Singh Sukriti, Sunoj Raghavan B
Department of Chemistry, Indian Institute of Technology Bombay, Mumbai 400076, India.
Centre for Machine Intelligence and Data Science, Indian Institute of Technology Bombay, Mumbai 400076, India.
iScience. 2022 Jun 22;25(7):104661. doi: 10.1016/j.isci.2022.104661. eCollection 2022 Jul 15.

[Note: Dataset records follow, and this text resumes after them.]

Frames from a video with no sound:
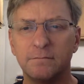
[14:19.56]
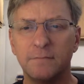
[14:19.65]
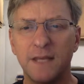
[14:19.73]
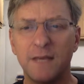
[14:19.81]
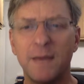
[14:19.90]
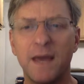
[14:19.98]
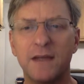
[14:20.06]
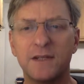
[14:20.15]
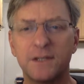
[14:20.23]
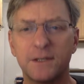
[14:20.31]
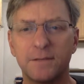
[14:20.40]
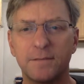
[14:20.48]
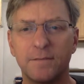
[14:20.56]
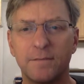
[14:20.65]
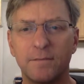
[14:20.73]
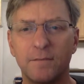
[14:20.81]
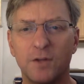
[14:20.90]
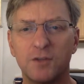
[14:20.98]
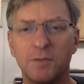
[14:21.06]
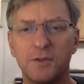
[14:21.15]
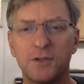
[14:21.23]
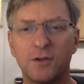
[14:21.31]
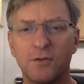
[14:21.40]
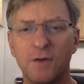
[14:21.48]
MS, multiple
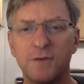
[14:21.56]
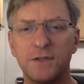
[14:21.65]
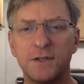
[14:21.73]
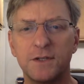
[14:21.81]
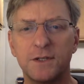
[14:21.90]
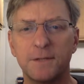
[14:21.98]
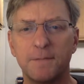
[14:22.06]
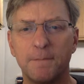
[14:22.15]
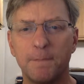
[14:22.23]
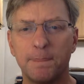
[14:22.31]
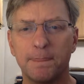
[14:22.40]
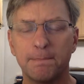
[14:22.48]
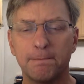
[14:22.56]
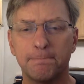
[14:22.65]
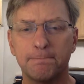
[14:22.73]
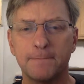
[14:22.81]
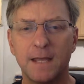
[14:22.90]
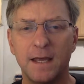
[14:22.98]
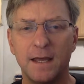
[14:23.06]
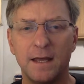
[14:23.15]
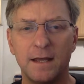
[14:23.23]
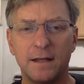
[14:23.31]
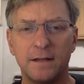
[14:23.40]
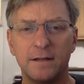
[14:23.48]
sclerosis,
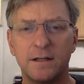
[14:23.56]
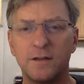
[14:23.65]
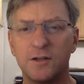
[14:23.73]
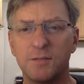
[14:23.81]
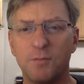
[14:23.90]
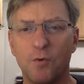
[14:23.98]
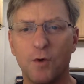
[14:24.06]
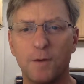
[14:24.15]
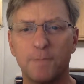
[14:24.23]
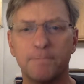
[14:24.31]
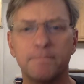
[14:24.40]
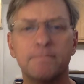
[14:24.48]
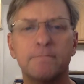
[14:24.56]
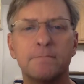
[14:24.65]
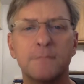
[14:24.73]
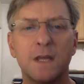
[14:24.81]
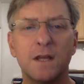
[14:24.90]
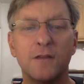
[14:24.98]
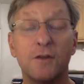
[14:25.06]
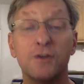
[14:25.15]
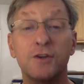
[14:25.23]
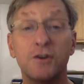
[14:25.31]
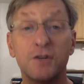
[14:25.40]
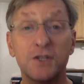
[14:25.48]
and there's more. Those
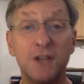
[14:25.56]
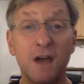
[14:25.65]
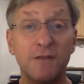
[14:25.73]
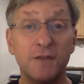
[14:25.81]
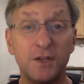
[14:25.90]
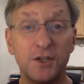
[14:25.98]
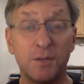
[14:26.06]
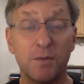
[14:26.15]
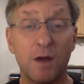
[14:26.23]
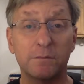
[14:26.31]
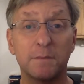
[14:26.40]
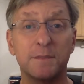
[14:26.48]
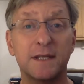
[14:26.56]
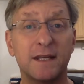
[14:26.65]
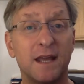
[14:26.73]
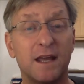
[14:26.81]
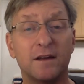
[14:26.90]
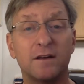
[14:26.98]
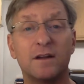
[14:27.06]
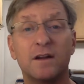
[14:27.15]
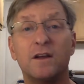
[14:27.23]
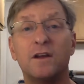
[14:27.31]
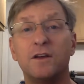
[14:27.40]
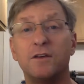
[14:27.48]
are your soft tissue problems. Again,
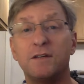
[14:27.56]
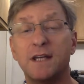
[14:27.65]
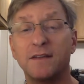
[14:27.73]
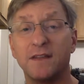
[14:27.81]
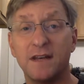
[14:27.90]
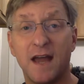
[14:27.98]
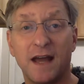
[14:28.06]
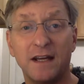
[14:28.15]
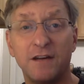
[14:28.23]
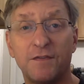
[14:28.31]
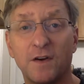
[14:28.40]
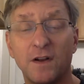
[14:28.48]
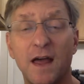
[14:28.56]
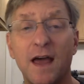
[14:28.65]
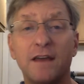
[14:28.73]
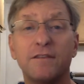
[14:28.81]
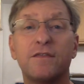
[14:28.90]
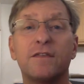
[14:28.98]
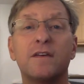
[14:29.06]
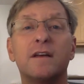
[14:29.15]
you take the 90 for life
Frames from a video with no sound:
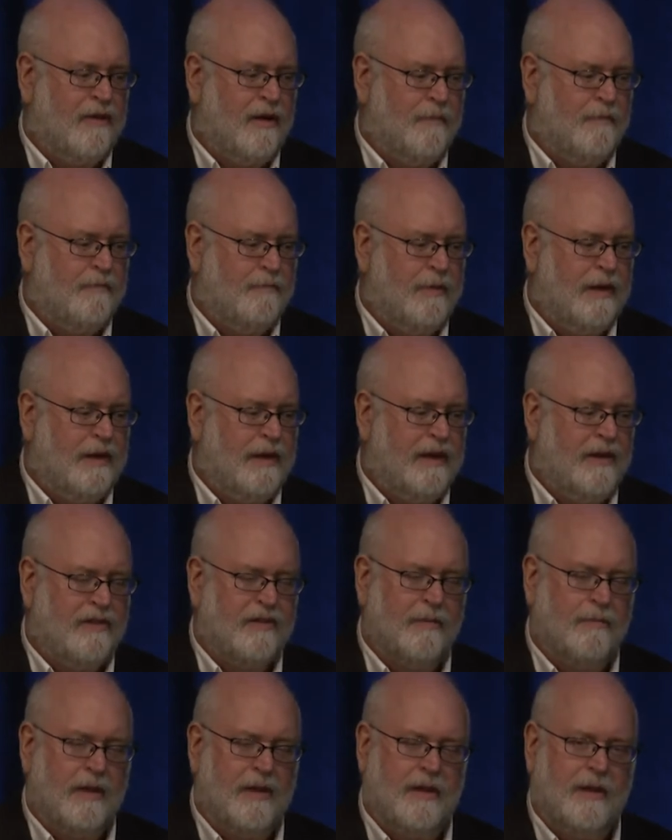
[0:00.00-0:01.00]
millions
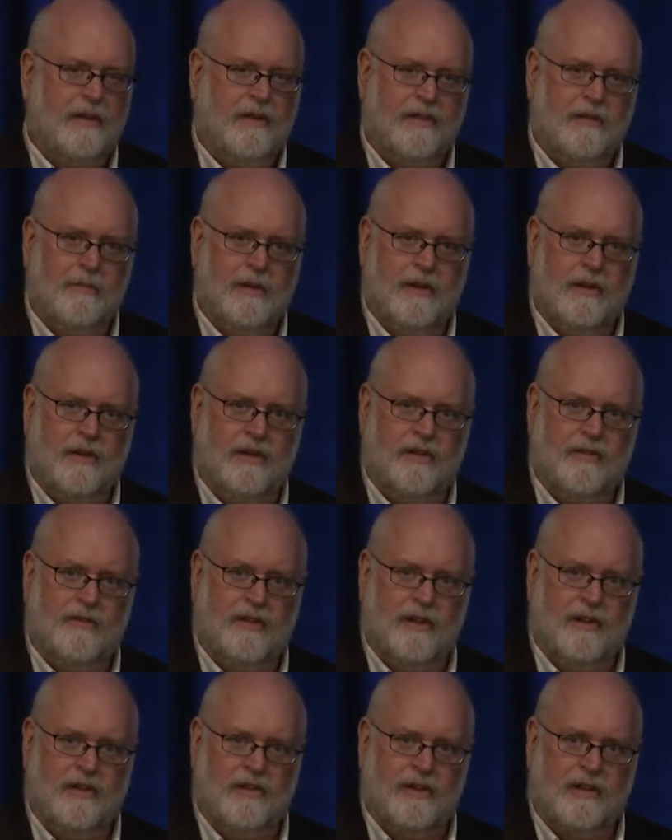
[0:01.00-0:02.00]
and millions and millions of
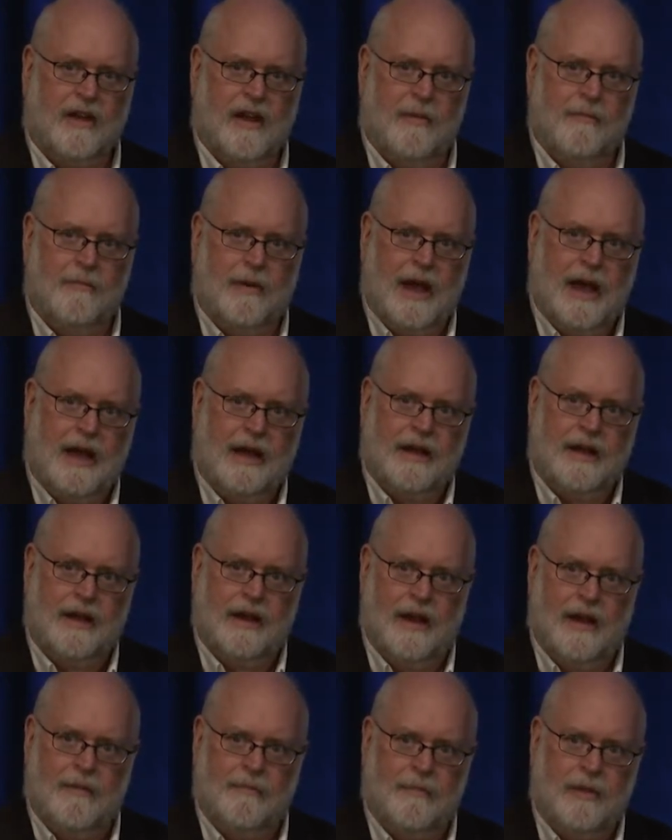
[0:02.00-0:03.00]
fish to come back and
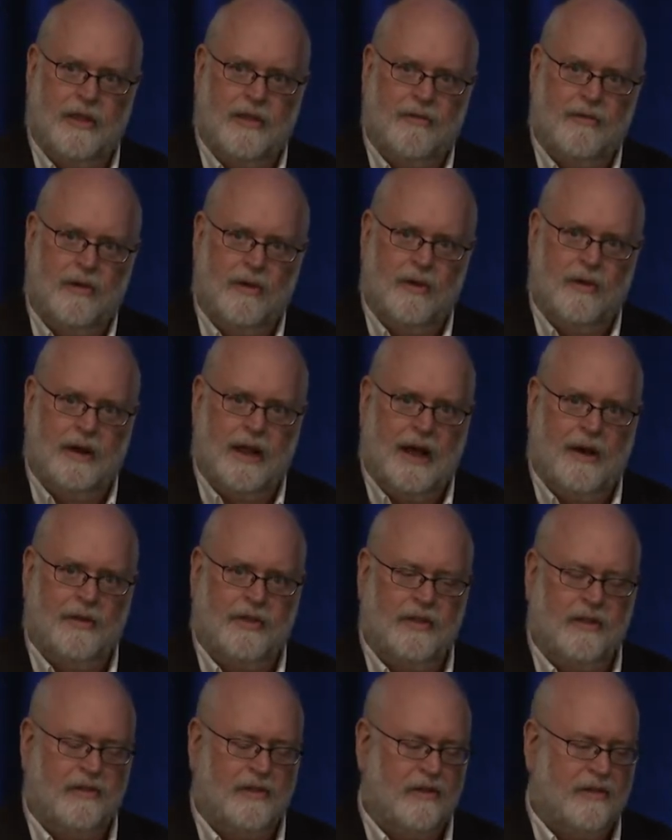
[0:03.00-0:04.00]
up and through and
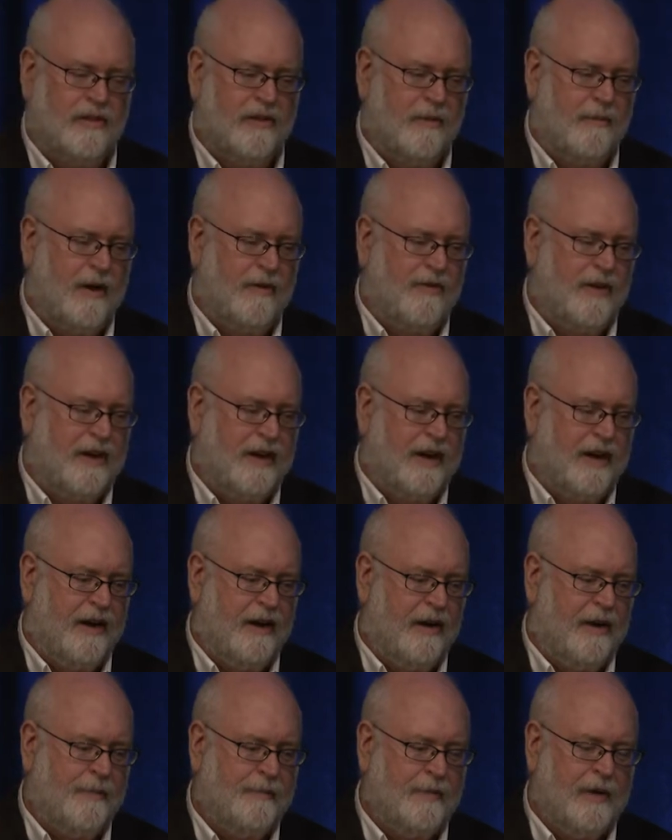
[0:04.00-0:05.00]
out the system every
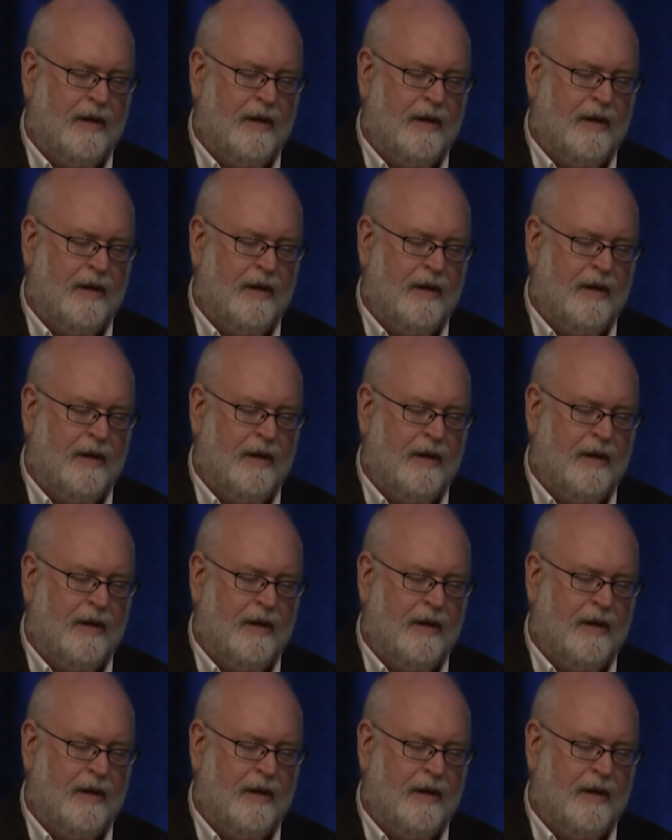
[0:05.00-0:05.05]
year.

Sustainable practices in chemical sciences can be better realized by adopting interdisciplinary approaches that combine the advantages of machine learning (ML) on the initially acquired small data in reaction discovery. Developing new reactions generally remains heuristic and even time and resource intensive. For instance, synthesis of fluorine-containing compounds, which constitute ∼20% of the marketed drugs, relies on deoxyfluorination of abundantly available alcohols. Herein, we demonstrate the use of a recurrent neural network-based deep generative model built on a library of just 37 alcohols for effective learning and exploration of the chemical space. The proof-of-concept ML model is able to generate good quality, synthetically accessible, higher-yielding novel alcohol molecules. This protocol would have superior utility for deployment into a practical reaction discovery pipeline.
通过采用跨学科方法,结合机器学习(ML)在反应发现中最初获取的小数据方面的优势,可以更好地实现化学科学中的可持续实践。开发新反应通常仍然是试探性的,甚至耗费时间和资源。例如,构成约20%市售药物的含氟化合物的合成依赖于大量可得醇的脱氧氟化反应。在此,我们展示了基于仅37种醇的库构建的基于循环神经网络的深度生成模型,用于有效学习和探索化学空间。这个概念验证的ML模型能够生成高质量、可合成获得、产率更高的新型醇分子。该方案在部署到实际反应发现流程中将具有卓越的实用性。